[Supplied entries]
--- START ---
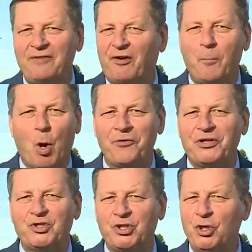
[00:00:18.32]
say for more
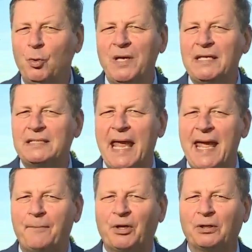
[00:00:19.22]
than two weeks,
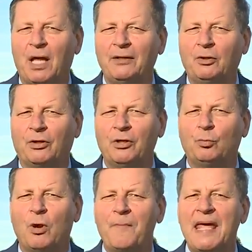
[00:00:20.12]
Amber Lundgren
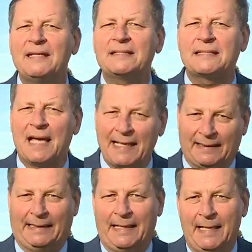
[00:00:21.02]
remained
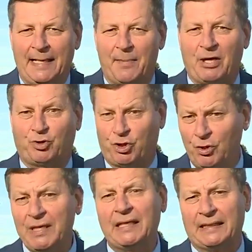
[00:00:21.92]
silent about
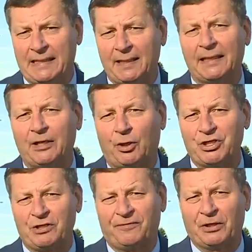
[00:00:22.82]
shooting and killing
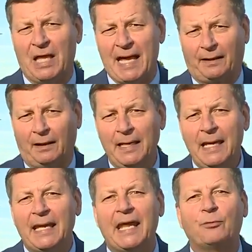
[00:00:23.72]
Christopher Lytle
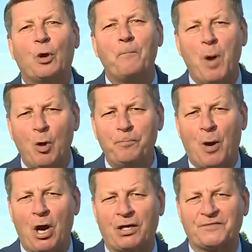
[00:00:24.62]
in a remote
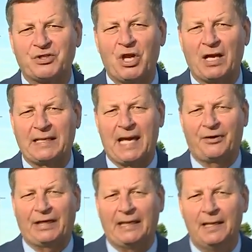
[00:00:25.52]
part of Sauk
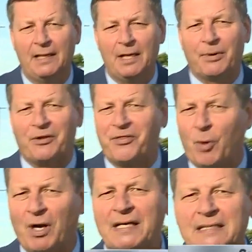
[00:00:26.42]
County. But
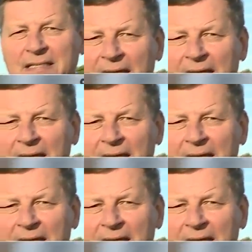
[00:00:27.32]
authorities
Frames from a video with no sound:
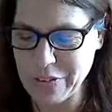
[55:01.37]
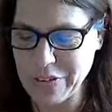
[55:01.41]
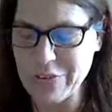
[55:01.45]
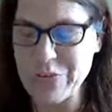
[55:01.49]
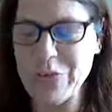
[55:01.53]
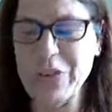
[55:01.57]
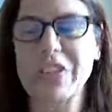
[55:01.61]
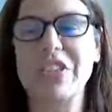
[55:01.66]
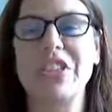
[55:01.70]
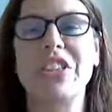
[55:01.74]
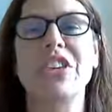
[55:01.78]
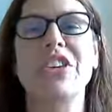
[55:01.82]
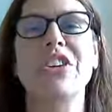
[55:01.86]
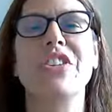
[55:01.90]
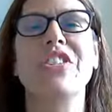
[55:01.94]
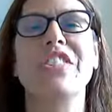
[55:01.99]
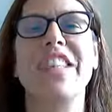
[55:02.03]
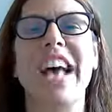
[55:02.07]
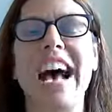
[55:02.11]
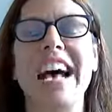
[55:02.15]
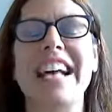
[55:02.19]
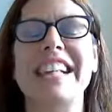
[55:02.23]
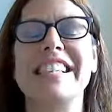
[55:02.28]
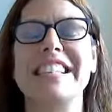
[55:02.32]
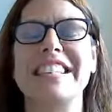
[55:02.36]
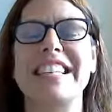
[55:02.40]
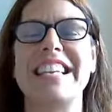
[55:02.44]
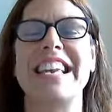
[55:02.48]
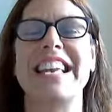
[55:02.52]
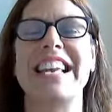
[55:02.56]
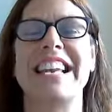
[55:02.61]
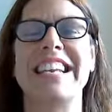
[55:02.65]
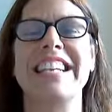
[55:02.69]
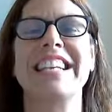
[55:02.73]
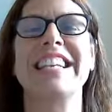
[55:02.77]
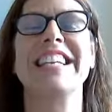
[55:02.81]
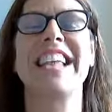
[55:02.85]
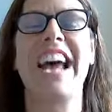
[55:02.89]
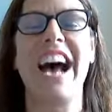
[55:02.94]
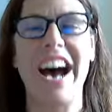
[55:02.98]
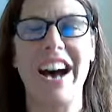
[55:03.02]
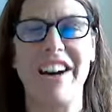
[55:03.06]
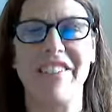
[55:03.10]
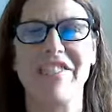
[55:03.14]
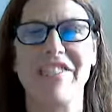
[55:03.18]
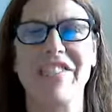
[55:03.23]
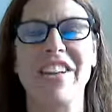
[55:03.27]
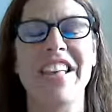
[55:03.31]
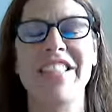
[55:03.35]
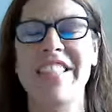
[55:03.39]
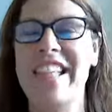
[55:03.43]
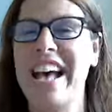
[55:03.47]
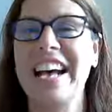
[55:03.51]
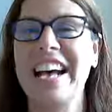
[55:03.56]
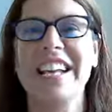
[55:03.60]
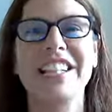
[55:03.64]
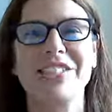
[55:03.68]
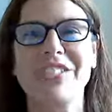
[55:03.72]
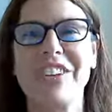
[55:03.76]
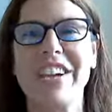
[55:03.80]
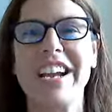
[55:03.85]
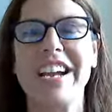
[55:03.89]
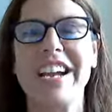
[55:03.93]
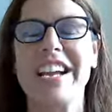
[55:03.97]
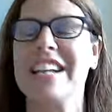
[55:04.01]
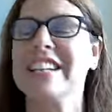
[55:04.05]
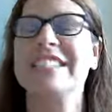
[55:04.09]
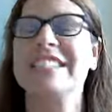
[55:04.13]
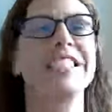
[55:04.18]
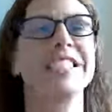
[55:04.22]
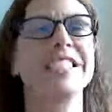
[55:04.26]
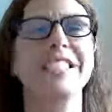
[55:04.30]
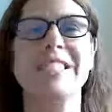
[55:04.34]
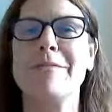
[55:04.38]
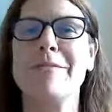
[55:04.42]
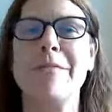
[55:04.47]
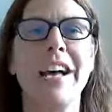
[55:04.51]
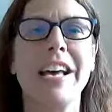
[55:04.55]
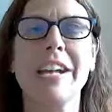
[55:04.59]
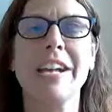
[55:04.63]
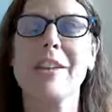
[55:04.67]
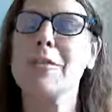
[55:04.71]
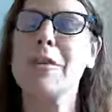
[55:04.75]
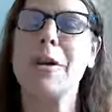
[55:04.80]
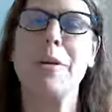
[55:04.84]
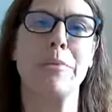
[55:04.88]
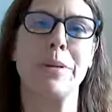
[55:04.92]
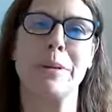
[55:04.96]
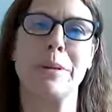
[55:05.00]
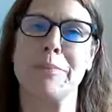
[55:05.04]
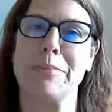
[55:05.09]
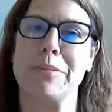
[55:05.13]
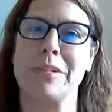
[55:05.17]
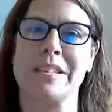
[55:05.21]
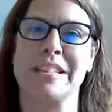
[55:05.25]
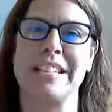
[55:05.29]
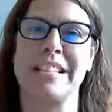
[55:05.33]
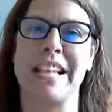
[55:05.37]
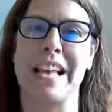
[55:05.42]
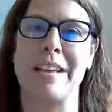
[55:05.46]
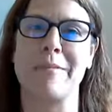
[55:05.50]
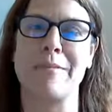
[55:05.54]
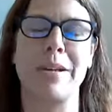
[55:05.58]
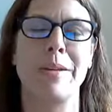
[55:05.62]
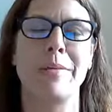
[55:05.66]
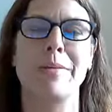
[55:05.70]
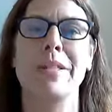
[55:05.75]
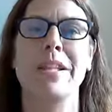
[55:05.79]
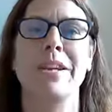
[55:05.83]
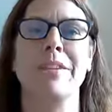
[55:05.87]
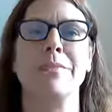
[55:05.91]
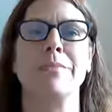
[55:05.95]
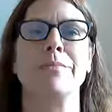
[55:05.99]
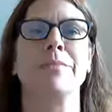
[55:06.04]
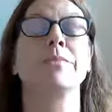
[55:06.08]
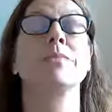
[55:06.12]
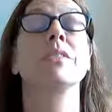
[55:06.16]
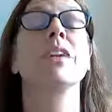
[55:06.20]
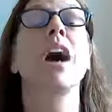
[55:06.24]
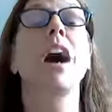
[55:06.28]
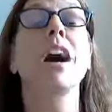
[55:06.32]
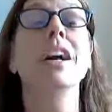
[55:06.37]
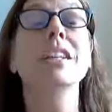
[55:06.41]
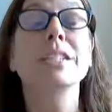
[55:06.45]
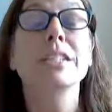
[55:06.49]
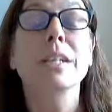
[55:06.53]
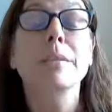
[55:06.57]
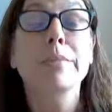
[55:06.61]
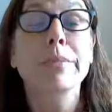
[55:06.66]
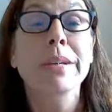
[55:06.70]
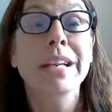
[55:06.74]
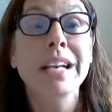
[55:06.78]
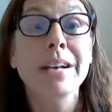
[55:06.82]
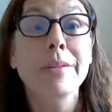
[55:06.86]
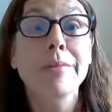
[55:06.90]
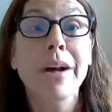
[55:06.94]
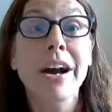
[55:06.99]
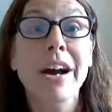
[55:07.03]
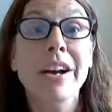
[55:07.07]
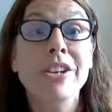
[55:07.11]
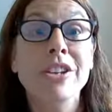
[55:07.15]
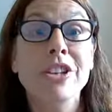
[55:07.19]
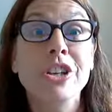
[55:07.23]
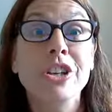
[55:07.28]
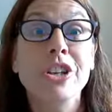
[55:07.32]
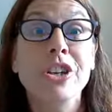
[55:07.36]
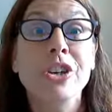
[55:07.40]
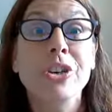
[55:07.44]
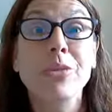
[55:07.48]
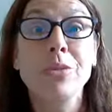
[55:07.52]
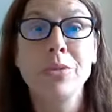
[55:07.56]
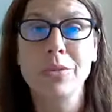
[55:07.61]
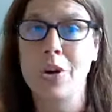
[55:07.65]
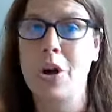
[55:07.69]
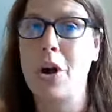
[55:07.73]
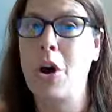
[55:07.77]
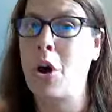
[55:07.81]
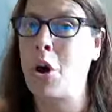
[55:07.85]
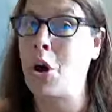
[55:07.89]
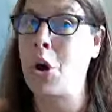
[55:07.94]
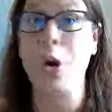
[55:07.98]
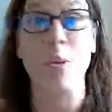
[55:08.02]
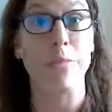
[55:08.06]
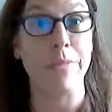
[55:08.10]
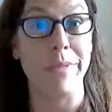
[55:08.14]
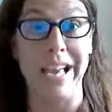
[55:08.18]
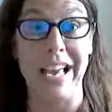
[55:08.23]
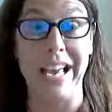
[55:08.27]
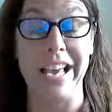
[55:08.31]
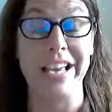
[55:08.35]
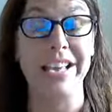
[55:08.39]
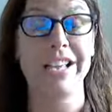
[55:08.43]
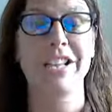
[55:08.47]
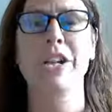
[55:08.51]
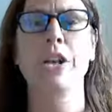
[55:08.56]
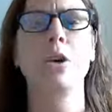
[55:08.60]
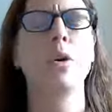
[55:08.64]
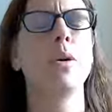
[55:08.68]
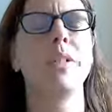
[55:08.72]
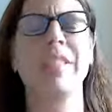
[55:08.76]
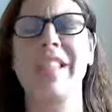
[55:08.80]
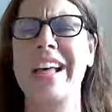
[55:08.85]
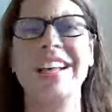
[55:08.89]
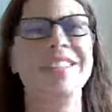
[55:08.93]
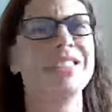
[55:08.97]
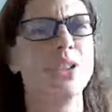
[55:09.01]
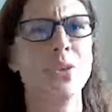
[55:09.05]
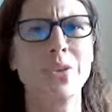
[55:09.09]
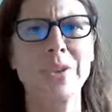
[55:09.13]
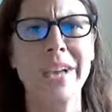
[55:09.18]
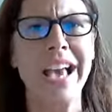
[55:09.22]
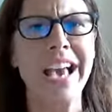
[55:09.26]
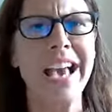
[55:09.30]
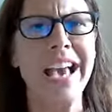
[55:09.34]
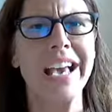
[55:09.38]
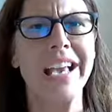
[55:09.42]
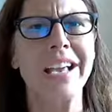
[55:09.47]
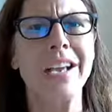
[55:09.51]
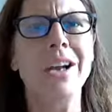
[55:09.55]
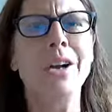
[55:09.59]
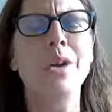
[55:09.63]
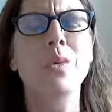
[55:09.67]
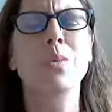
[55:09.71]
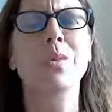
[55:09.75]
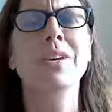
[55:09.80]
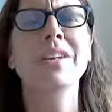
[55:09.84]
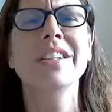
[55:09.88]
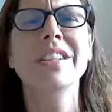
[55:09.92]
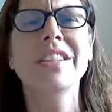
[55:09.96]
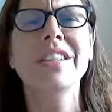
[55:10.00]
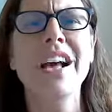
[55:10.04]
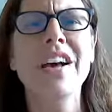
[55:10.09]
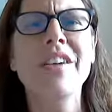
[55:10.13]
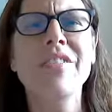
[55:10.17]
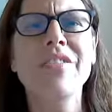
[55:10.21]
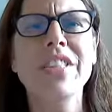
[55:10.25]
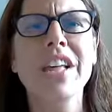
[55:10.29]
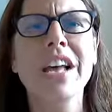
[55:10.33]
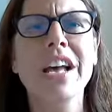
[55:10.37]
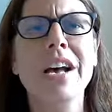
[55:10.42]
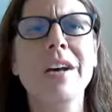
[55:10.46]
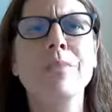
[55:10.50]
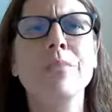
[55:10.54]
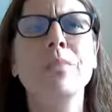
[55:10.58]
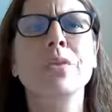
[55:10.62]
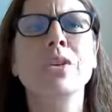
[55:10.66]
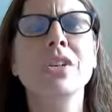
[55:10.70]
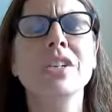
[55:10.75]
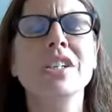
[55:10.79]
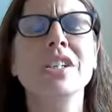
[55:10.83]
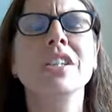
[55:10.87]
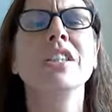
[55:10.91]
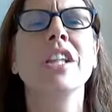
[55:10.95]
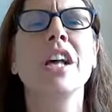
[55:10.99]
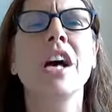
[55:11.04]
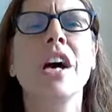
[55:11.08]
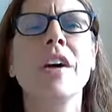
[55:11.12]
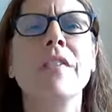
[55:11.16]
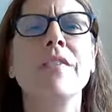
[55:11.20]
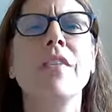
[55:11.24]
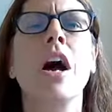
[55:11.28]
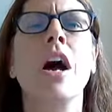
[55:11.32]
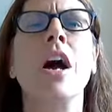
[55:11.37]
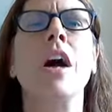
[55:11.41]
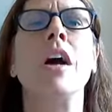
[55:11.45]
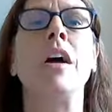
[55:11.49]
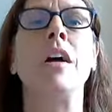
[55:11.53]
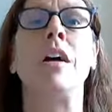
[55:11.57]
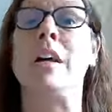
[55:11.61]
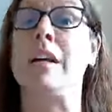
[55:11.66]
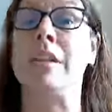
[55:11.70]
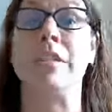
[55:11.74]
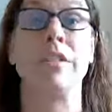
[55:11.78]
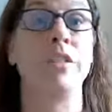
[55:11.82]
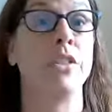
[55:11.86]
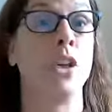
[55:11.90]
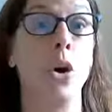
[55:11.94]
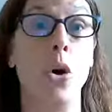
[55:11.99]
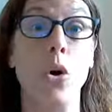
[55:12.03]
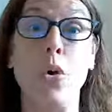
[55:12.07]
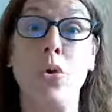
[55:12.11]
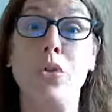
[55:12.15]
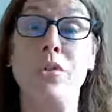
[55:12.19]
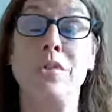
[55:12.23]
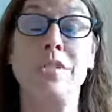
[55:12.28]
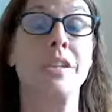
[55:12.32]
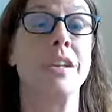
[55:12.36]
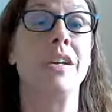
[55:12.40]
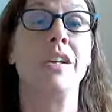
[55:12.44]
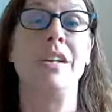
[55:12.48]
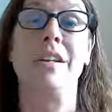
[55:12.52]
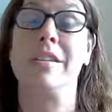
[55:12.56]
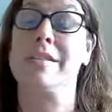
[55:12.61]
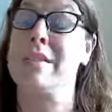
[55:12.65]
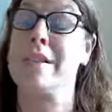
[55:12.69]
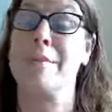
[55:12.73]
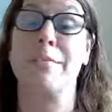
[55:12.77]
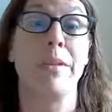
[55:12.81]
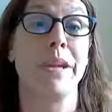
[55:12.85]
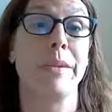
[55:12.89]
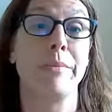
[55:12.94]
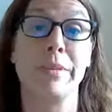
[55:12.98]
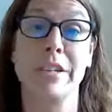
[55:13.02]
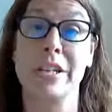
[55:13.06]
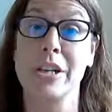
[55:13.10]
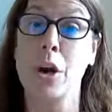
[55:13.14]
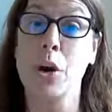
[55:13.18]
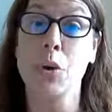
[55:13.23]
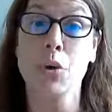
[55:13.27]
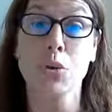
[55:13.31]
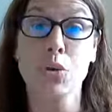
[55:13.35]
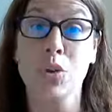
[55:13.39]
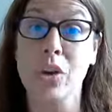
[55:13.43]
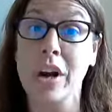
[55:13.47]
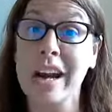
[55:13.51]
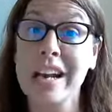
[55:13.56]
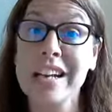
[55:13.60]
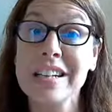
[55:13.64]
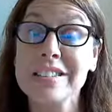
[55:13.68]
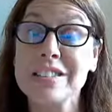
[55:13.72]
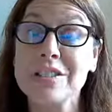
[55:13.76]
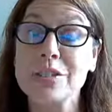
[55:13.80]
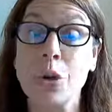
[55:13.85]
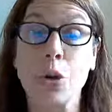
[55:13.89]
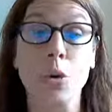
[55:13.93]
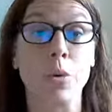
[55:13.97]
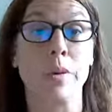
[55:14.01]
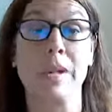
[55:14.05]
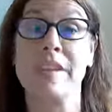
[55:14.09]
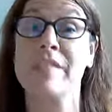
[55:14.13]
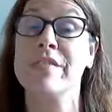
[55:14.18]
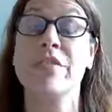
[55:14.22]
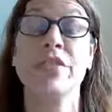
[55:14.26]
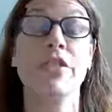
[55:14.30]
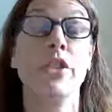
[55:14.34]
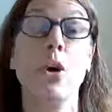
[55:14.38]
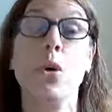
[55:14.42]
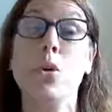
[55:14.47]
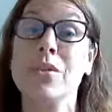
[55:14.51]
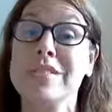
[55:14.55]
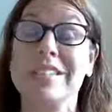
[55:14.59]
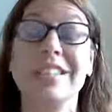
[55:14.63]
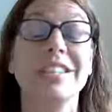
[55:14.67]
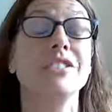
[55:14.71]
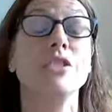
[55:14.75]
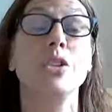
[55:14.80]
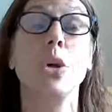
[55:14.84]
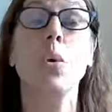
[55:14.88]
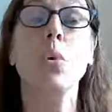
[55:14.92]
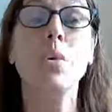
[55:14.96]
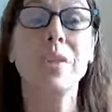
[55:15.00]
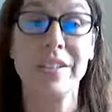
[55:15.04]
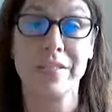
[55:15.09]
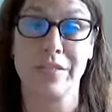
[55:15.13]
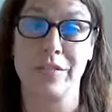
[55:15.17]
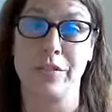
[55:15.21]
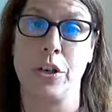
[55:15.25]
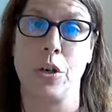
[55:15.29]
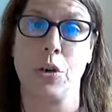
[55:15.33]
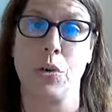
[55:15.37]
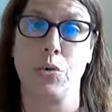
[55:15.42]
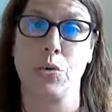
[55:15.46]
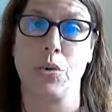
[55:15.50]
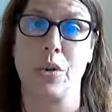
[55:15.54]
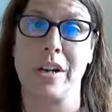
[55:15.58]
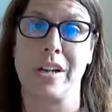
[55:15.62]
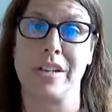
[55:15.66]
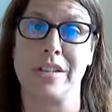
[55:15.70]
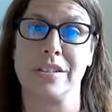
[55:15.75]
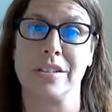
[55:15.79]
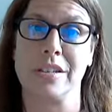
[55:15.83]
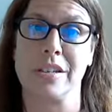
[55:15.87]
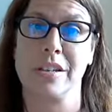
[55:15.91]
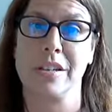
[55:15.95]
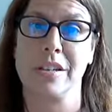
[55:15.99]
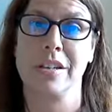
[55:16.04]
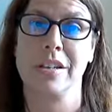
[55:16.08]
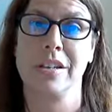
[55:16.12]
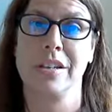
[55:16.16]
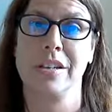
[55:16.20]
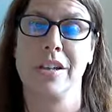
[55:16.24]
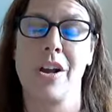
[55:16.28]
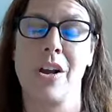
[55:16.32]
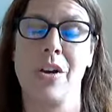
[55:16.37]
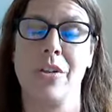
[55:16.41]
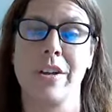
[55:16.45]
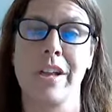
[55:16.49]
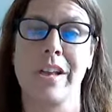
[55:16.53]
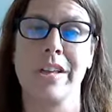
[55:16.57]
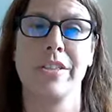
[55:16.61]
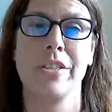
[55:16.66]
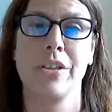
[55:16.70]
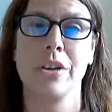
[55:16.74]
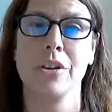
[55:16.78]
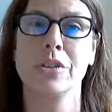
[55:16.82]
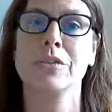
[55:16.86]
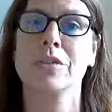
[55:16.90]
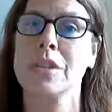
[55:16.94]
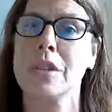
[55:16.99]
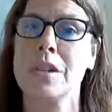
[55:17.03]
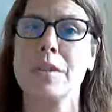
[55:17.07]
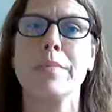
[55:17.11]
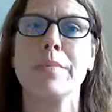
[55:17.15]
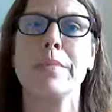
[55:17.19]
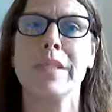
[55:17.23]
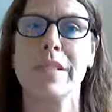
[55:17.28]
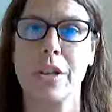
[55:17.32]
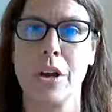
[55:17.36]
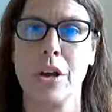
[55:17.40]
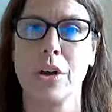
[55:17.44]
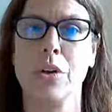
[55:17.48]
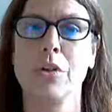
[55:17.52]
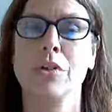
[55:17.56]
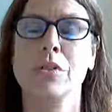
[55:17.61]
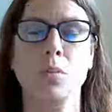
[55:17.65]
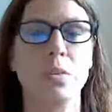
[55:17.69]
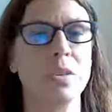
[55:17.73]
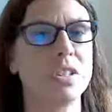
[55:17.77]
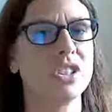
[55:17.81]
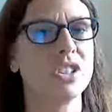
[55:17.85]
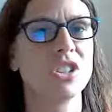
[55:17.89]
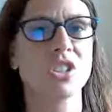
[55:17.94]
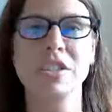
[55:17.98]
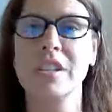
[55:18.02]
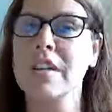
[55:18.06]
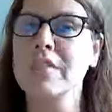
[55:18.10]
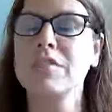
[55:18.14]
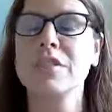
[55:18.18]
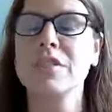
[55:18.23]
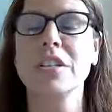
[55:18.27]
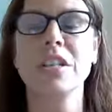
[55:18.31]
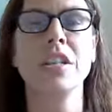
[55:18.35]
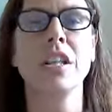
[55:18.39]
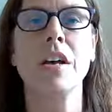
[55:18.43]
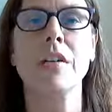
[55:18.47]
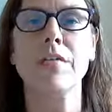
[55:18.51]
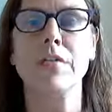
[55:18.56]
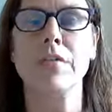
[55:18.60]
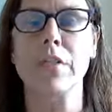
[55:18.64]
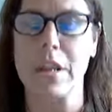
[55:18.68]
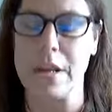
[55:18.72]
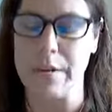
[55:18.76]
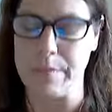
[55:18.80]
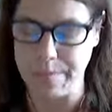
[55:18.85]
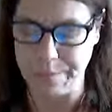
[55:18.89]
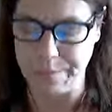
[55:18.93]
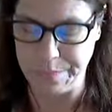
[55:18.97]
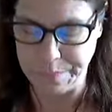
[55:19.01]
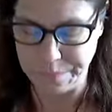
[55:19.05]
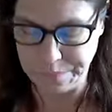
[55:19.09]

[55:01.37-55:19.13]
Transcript: with you, that's enough. And that's right. It doesn't matter what people say. Maybe they're gossiping about you or me. You know, that's okay. We're to love them. We're to love our those that maybe know Christ or even those that don't even know Christ. Okay, there's going to be those. We just have to love them.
--- END ---
Only a number should be given: the count of lines above that contain the word "with".

[Written reply] 2